→ What you will do
Your answer must be the full listing, word for word, with no images in it.

→ Exercise data
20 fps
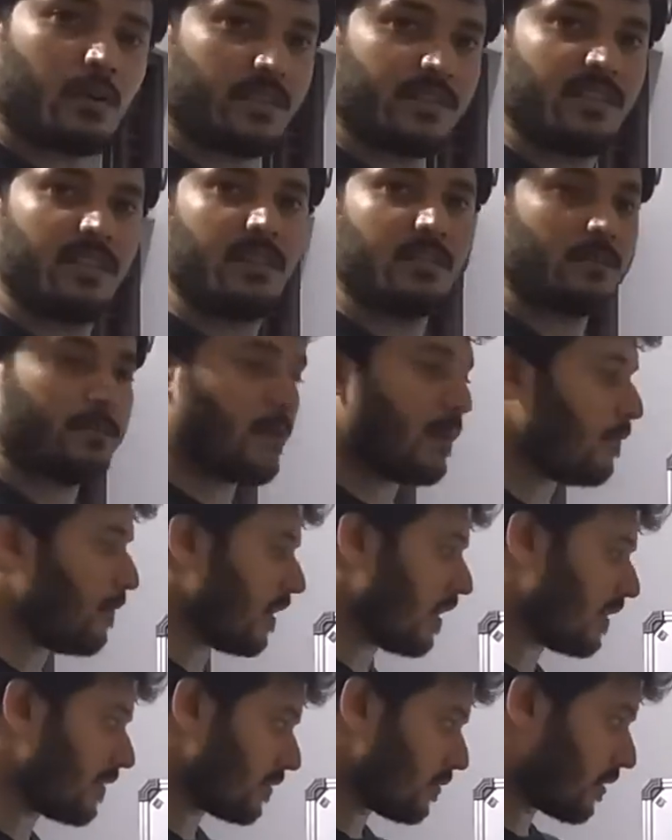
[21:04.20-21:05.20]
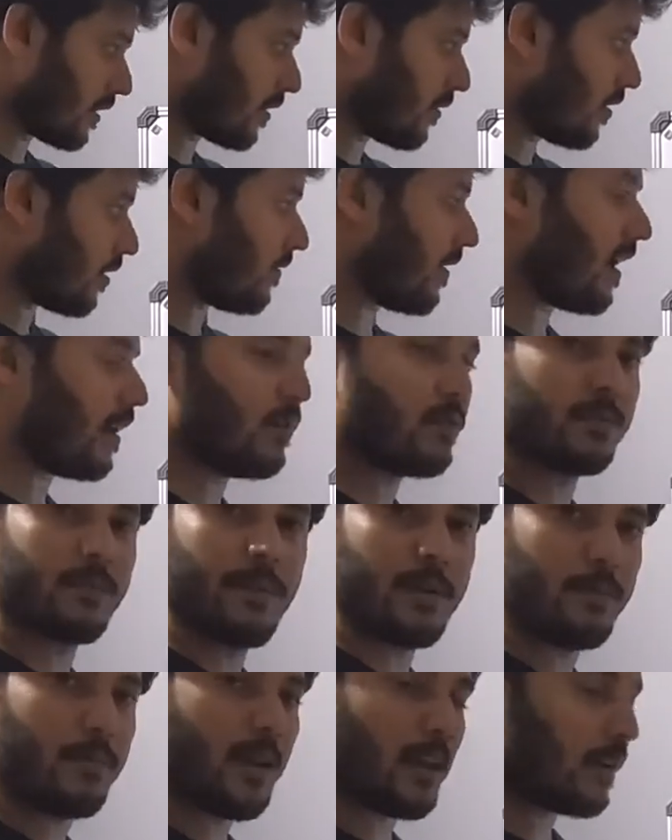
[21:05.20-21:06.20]
questions may be asked, required values
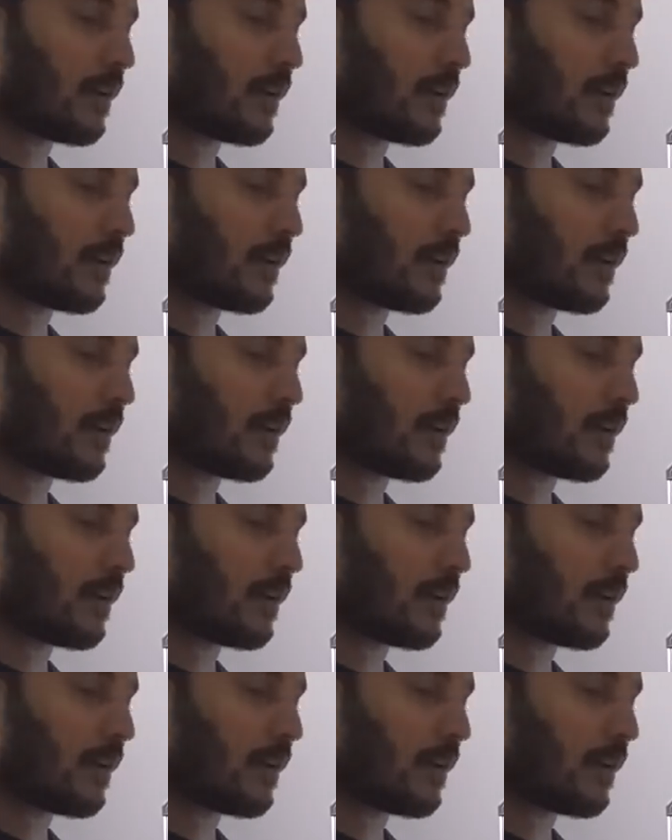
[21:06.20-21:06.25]
may be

→ Task solution
20 fps
[21:04.20-21:05.20]
[21:05.20-21:06.20]
questions may be asked, required values
[21:06.20-21:06.25]
may be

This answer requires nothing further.